Dans les classes, les professeurs sont parfois désemparés. La plupart de ceux que nous avons sollicités n’ont pas souhaité répondre à nos questions. En revanche, ils s’expriment librement et sous couvert d’anonymat sur les réseaux sociaux. Sur le compte Twitter d’un jeune enseignant (@profenzep), on peut lire : « deux élèves ont joué à “Kouachi et Coulibaly” dans une de mes classes. » De son côté, un professeur d’histoire-géographie dans un lycée professionnel (@ACProfAuLP) poste une réaction d’élève : « Quand je me suis foutu de la prof d’anglais, elle m’a collée. La prochaine fois, je la dessinerai ! » Mais, souligne Marie C.*, professeur de philosophie dans un lycée de l’Essonne, « les élèves ne sont pas stupides. Il suffit de révéler leurs contradictions pour qu’ils comprennent l’absurdité de leurs raisonnements ».
Régulièrement émerge dans les débats le sentiment du deux poids deux mesures : pourquoi on soutient Charlie et on condamne Dieudonné, s’interrogent les élèves. « Ah bah voilà, dès qu’on touche aux juifs, il n’y a plus de liberté d’expression », s’indigne un adolescent dans la classe d’un professeur d’anglais en banlieue parisienne. Une phrase que l’on peut lire sur son blog Chez Monsieur le Prof, hébergé par Rue 89.
Pour Marie C., ces réactions témoignent de la nécessité d’affronter plus régulièrement les sujets sensibles dans le cadre scolaire. « On les évite pour maintenir le calme dans les classes. Je pense que c’est une erreur. L’affaire Dieudonné, qui a été vécue par les élèves comme une censure, revient souvent. Tout comme le conflit israélo-palestinien. Cela mérite une vraie réflexion. » Cette enseignante observe que la liberté d’expression comme la laïcité suscitent énormément de questions. « Où se situe par exemple la frontière entre l’humour et la haine raciale ? », demande-t-elle.

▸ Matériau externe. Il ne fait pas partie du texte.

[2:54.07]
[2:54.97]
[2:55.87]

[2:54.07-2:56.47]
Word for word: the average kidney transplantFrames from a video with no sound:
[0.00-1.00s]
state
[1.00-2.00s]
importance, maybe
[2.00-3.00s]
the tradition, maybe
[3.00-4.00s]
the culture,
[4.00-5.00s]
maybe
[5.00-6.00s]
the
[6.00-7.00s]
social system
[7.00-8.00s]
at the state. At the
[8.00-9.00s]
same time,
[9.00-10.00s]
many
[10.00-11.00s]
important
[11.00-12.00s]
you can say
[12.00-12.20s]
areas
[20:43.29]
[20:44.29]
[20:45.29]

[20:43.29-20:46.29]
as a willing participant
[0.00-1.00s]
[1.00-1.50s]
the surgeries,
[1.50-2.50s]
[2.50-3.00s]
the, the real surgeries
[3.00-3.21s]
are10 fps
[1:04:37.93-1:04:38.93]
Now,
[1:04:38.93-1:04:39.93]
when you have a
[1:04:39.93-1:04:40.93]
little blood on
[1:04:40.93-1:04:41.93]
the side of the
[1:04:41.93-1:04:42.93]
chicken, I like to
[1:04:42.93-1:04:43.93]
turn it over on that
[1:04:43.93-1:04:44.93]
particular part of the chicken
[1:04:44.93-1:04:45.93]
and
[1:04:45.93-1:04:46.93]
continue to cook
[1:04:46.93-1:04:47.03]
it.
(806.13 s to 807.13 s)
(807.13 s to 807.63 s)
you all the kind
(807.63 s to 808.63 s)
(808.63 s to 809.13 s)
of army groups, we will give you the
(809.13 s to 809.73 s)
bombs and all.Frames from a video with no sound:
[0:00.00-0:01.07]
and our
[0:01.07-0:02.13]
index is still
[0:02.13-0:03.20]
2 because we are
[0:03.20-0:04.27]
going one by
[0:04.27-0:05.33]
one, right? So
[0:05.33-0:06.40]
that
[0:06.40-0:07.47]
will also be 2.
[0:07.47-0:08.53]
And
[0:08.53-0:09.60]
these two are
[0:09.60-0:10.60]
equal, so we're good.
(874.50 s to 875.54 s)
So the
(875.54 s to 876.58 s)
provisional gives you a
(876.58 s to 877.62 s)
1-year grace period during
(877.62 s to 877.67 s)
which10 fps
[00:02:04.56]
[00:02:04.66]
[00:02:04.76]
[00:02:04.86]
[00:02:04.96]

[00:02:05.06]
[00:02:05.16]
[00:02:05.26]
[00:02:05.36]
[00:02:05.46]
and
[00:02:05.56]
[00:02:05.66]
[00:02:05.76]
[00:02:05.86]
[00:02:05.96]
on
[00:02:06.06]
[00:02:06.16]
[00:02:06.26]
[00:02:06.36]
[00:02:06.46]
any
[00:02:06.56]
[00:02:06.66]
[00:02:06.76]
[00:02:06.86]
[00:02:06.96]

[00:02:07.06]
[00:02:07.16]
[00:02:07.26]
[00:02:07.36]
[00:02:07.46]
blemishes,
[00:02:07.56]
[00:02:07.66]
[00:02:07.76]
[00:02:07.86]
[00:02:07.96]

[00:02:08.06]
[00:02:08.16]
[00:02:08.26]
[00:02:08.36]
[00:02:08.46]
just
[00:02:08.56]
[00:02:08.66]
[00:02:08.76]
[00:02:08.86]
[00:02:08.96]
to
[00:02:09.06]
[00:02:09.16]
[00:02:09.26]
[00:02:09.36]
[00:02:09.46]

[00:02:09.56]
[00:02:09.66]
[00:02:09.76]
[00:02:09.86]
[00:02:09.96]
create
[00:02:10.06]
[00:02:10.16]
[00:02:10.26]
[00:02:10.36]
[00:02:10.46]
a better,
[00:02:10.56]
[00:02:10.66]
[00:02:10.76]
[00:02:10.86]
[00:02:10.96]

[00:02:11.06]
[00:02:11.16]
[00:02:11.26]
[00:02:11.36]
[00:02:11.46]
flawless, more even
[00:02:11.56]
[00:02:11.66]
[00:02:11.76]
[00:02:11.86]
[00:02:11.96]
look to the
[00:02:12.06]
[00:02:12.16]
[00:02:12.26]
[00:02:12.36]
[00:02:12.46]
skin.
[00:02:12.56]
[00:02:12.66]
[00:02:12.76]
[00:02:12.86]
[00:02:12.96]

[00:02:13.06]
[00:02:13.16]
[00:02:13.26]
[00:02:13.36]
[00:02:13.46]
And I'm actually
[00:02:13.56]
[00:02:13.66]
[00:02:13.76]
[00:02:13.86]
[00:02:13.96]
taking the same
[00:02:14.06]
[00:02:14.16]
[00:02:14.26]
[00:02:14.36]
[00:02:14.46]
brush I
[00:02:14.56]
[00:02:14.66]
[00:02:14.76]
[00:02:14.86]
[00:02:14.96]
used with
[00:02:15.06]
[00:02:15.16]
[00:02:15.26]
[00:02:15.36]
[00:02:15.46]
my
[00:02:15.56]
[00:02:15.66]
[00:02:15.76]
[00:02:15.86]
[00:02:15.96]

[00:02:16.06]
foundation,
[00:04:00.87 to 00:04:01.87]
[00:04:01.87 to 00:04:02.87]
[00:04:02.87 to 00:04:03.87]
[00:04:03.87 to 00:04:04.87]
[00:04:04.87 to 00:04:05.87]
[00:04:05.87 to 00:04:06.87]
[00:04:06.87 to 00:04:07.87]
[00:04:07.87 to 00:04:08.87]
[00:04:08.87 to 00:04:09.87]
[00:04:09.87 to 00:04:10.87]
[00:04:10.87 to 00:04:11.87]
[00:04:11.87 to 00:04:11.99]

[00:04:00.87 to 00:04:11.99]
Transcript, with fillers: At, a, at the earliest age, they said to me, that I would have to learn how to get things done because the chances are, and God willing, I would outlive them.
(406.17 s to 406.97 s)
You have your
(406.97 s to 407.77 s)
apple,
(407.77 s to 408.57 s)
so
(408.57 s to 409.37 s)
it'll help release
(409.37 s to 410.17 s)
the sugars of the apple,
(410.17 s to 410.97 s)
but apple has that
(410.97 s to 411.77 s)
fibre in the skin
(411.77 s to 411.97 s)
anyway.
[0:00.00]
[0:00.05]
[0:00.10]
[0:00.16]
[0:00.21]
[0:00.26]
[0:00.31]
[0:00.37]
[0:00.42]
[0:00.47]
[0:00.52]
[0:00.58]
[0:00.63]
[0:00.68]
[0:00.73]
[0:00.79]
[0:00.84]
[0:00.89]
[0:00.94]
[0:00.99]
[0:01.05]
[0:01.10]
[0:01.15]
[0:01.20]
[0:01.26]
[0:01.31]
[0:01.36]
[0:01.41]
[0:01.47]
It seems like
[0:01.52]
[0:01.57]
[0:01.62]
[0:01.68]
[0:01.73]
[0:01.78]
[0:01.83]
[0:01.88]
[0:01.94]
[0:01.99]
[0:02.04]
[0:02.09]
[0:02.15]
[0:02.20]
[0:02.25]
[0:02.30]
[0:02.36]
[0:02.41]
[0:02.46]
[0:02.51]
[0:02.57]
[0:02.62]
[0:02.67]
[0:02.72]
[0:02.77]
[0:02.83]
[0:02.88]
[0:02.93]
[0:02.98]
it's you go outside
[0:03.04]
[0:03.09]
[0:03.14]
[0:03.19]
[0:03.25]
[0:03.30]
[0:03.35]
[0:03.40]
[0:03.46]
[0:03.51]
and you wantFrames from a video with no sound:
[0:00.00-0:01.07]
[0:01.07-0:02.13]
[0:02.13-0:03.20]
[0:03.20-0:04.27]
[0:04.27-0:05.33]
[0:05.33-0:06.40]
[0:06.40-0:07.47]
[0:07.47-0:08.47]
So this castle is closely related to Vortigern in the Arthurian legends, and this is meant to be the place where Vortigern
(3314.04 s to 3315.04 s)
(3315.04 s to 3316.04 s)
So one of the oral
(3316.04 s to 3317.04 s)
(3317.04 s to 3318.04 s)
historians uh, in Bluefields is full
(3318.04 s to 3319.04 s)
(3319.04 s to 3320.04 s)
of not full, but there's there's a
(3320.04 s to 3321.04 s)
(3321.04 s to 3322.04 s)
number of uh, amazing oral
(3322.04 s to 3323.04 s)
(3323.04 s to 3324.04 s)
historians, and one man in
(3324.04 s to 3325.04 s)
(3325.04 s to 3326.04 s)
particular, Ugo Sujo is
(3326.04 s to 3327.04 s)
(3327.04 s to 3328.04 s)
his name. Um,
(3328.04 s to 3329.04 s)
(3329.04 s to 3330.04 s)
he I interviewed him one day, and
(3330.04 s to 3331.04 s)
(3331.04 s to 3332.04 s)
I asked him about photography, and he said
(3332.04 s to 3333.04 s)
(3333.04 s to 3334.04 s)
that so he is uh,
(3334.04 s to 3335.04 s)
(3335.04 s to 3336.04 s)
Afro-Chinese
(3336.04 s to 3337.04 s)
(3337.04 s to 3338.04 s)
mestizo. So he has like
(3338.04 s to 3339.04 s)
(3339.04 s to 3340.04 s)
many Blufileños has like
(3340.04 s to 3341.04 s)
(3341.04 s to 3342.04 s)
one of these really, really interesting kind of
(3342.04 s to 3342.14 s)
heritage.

Dans ce climat de confusion, certains enseignants appellent à l’aide. « Dans mon collège, précise Julie D., ils ont demandé à la chargée de mission laïcité de l’académie d’envoyer des inspecteurs sur le terrain pour les soutenir dans les classes. Mais ils ne sont pas encore venus car ils sont débordés. » Le ministère a mis en place sur le site Internet Éduscol, portail de référence destiné aux professionnels de l’éducation, un ensemble de documents sur la laïcité, véritable support pour les équipes pédagogiques.
D’autres dérapages ont eu lieu : à Mulhouse, un professeur d’arts plastiques a été suspendu de ses fonctions pour avoir montré à ses élèves de quatrième des caricatures de Mahomet figurant dans Charlie Hebdo. À Bobigny, c’est une enseignante du Campus des métiers de l’entreprise qui a été révoquée après avoir alimenté en classe la théorie du complot. Elle a été enregistrée par un élève, ce qui traduit une atmosphère parfois des plus délétères.